Progressive Training Strategy
For training, SGIA utilizes a progressive two-stage strategy. Initially, the model focuses on reconstructing the avatar's rough shape from the monocular video using image reconstruction losses. In the subsequent stage, the model refines PBR attributes and geometry, leveraging a progressive normal alignment strategy to ensure that both the splat normals and the actual mesh geometry are accurately aligned. This progressive training approach ensures high fidelity in the final model's surface reconstruction and PBR properties estimation.
Experimental Results
Synthetic and Real-world Datasets
The paper demonstrates SGIA's performance on various datasets, including the synthetic RANA dataset and real-world datasets such as PeopleSnapshot and ZJU-MoCap. The experiments showcase SGIA's capability to reconstruct detailed and relightable human avatars efficiently, with quantitative metrics indicating significant improvements in PSNR, SSIM, and LPIPS scores compared to state-of-the-art methods like IntrinsicAvatar and Relighting4D (R4D). Specifically, SGIA achieves a notable reduction in normal error and an increase in albedo estimation accuracy, outperforming baselines by a substantial margin.
Speed and Efficiency
A key highlight of SGIA is its training speed and rendering efficiency. The method achieves training times approximately five times faster than leading methods and boasts rendering speeds up to 100 times faster. This efficiency does not come at the cost of quality, as SGIA maintains high accuracy in geometric reconstruction and PBR property estimation.

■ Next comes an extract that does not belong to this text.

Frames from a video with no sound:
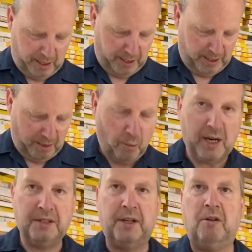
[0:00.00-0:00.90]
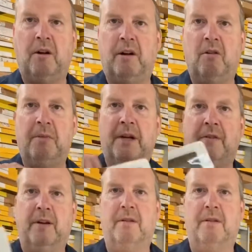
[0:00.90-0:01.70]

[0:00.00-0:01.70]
In some ways, they got a little bit of a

Implications and Future Directions
The implications of SGIA for fields such as virtual reality, gaming, and films are substantial. The ability to quickly and accurately reconstruct relightable dynamic human avatars from monocular videos opens up opportunities for more interactive and lifelike virtual environments. Moreover, the methodological advancements of SGIA, particularly its use of 2DGS and pre-integrated lighting, set a new standard for efficiency in inverse rendering tasks.
Future research could explore the integration of facial expression capture to enhance the realism and expressiveness of generated avatars further. Additionally, combining the expressive Gaussian Avatar representation with SGIA's full PBR pipeline could yield more expressive and physically accurate virtual humans.
In summary, the SGIA framework marks a significant advancement in the efficient and accurate reconstruction of relightable dynamic human avatars from monocular inputs. It provides palpable improvements in both computational efficiency and the fidelity of the resulting avatars, paving the way for enhanced applications in various digital and interactive media.